He fully expected the grumbles and groans his statement elicited. He was only in his second semester of teaching at Gauthier Elementary and Middle School, but students were students no matter the school, and none of them enjoyed paperwork.
Using the electronic Smart Board that had replaced the green chalkboards he’d grown up with, Gabe went through the scientific method, going over the initial question he’d posed, the research the students had conducted, the hypothesis they all had agreed upon and the multitude of tests they’d run in order to investigate it.
He glanced over his shoulder and grinned at the sight of the twenty-two heads bowed over notebooks, their hands scribbling diligently. He required his students to take notes, even though the Smart Board allowed him to email whatever was written on it directly to their parents, which he also did at the end of every week.
The bell signaling the end of third period rang just as the students were finishing up.
“Remember your final topics for the science fair are due tomorrow,” Gabe called above the bustle of zipping backpacks and desk chairs scraping against the tiled floor. “And if you’re working with a partner, you both will need to turn in forms. It’s not cool to have one person do all of the work, is it?”
That garnered mumbles and a few wisecracks. Also expected.
While the students filed into the hallway, Gabe returned to the rear of the classroom where the small but functional lab was located.

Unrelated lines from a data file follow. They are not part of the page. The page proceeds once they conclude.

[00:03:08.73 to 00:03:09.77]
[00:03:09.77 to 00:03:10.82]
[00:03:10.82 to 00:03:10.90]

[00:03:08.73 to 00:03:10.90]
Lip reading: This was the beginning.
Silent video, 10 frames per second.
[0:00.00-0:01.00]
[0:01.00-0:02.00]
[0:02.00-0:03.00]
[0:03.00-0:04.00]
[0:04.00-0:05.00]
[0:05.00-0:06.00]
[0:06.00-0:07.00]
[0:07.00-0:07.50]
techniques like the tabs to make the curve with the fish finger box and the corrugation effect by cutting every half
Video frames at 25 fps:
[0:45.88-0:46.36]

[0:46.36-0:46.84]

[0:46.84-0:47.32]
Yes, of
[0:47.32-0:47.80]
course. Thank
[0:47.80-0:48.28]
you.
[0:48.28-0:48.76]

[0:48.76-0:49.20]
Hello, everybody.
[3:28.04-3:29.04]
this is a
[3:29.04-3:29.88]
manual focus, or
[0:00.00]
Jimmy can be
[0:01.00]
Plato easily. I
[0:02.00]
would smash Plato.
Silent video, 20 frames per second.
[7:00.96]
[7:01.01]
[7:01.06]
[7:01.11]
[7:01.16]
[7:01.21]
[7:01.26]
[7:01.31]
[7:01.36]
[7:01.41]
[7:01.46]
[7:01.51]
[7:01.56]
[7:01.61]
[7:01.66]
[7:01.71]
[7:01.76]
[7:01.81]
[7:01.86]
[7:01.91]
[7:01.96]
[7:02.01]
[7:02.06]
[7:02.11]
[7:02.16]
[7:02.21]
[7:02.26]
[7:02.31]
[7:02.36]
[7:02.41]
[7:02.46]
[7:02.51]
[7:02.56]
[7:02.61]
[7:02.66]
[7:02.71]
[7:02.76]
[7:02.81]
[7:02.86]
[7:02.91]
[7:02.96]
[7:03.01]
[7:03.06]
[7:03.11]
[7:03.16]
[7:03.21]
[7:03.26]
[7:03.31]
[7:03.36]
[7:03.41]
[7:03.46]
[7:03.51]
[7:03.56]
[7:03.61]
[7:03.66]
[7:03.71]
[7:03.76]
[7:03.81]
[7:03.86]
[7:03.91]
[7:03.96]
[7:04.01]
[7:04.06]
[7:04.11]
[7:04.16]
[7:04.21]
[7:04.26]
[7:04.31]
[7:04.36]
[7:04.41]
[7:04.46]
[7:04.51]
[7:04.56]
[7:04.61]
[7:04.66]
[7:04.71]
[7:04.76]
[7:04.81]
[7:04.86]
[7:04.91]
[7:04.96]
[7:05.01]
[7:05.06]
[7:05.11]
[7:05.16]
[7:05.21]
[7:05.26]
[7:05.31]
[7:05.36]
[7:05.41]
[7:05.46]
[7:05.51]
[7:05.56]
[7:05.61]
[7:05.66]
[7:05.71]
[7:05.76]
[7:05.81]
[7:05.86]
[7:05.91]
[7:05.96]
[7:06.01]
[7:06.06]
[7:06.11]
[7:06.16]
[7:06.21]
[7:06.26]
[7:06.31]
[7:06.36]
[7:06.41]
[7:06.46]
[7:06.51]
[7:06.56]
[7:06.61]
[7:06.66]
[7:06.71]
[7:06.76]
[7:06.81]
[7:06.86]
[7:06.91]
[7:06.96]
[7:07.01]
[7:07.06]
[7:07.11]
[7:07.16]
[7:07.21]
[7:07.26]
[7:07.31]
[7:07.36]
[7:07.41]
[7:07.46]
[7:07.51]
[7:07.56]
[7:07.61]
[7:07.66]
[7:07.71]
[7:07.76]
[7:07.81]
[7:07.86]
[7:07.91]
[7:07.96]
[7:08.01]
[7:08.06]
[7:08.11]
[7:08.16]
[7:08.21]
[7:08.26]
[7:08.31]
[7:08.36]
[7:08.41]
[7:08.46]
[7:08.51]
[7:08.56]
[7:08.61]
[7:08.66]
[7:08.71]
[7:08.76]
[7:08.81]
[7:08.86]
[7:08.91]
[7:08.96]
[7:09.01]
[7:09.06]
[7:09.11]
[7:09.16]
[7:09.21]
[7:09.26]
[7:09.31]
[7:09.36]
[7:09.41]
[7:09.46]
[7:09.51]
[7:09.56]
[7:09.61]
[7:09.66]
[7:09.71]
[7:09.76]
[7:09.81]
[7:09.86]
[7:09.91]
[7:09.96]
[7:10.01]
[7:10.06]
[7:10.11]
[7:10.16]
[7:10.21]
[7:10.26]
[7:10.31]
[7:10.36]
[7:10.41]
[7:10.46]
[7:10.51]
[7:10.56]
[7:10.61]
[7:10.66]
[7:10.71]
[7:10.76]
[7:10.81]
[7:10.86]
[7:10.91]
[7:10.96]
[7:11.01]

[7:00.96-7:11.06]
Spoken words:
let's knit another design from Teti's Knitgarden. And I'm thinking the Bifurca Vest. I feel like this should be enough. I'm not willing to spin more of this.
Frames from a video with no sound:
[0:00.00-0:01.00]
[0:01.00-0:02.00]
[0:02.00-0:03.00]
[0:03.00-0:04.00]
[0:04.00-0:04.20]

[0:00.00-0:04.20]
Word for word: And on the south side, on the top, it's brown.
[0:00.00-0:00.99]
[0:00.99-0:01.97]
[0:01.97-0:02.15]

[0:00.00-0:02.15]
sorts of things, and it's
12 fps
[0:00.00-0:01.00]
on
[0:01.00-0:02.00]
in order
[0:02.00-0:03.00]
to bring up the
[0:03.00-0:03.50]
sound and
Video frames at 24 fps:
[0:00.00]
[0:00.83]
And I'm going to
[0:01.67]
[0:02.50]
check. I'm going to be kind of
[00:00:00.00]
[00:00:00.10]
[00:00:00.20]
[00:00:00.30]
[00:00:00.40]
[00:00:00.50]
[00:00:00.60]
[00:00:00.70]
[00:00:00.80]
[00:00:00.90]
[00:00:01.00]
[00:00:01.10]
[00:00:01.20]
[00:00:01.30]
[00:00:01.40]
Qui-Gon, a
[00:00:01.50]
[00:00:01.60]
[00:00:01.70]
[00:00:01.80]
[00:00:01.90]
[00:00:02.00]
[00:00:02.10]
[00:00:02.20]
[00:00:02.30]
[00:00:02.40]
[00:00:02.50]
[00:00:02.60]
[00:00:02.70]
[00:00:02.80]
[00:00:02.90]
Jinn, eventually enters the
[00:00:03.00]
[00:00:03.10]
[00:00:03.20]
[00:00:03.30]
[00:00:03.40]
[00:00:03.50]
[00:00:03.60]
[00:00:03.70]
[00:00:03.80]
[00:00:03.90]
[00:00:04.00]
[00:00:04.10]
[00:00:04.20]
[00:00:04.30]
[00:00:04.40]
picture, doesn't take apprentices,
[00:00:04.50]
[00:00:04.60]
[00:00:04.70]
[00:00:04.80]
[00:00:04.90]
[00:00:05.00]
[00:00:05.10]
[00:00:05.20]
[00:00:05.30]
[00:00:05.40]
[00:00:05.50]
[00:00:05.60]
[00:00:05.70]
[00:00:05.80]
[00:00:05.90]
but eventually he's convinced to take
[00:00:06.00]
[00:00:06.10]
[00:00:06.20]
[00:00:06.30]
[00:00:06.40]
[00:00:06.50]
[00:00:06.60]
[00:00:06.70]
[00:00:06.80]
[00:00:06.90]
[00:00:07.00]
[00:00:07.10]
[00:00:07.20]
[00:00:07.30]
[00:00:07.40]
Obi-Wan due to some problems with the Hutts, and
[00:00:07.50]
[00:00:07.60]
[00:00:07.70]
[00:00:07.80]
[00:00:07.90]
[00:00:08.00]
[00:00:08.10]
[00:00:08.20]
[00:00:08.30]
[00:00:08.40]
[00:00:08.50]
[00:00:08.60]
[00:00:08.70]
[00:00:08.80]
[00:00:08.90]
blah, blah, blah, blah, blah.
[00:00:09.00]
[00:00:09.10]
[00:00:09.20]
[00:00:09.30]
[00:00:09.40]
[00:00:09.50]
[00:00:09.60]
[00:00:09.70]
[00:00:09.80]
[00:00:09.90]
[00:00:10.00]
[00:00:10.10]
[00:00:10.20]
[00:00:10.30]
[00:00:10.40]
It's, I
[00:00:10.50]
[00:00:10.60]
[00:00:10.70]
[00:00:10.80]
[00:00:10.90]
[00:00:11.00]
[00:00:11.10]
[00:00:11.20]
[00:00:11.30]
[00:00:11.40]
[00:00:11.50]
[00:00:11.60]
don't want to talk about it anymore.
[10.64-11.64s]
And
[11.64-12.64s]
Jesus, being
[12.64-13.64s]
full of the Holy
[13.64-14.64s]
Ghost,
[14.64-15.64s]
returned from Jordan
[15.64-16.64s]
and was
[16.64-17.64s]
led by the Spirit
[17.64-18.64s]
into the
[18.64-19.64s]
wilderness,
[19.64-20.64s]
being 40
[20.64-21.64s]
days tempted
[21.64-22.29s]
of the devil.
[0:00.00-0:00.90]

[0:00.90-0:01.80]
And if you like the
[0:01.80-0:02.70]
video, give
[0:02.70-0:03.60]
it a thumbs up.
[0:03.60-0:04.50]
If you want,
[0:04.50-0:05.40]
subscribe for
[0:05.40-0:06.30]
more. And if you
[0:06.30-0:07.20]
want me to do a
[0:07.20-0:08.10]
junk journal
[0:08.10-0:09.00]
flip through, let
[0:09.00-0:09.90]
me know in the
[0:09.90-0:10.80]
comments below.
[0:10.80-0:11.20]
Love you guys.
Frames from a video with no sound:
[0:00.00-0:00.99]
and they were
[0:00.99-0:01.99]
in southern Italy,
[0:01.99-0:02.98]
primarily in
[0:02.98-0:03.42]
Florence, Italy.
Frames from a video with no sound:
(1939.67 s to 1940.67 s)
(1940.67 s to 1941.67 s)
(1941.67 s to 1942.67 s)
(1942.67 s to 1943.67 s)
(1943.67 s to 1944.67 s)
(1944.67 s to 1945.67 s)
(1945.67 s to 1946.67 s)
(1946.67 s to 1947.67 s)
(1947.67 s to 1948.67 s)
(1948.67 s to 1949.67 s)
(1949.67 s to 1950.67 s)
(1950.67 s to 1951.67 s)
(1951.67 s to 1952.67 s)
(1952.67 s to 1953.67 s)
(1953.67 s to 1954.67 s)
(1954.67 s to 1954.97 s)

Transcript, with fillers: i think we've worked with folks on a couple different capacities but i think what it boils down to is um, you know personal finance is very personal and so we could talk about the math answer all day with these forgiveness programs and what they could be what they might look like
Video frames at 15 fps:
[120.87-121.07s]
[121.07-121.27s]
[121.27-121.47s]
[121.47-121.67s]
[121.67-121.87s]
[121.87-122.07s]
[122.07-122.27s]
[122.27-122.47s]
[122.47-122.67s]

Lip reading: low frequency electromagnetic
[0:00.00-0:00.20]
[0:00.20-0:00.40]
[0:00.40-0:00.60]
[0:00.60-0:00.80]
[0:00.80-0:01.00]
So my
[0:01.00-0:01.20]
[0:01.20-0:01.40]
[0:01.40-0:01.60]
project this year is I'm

He cleared the remnants of today’s science experiment, washing the coins and leaving them to air-dry. Once the station was cleared, he packed up the battered leather messenger bag he’d been carrying around since his freshmen year of college, killed the lights and locked up behind him.
The teaching portion of his day was done. It was time to switch to his second role, interim assistant principal of Gauthier Elementary and Middle School—GEMS for short. The school officially had been renamed The Nicolette Fortier Gauthier Elementary and Middle School after the wife of the town’s founder, but in the eight months that he’d lived here Gabe had yet to hear anyone call it by that name.
A month into his second semester as the fourth-and fifth-grade science teacher at GEMS, the school’s assistant principal abruptly resigned. Gabe had earned his master’s in education administration last summer, which put him in the perfect position to take over as interim assistant principal.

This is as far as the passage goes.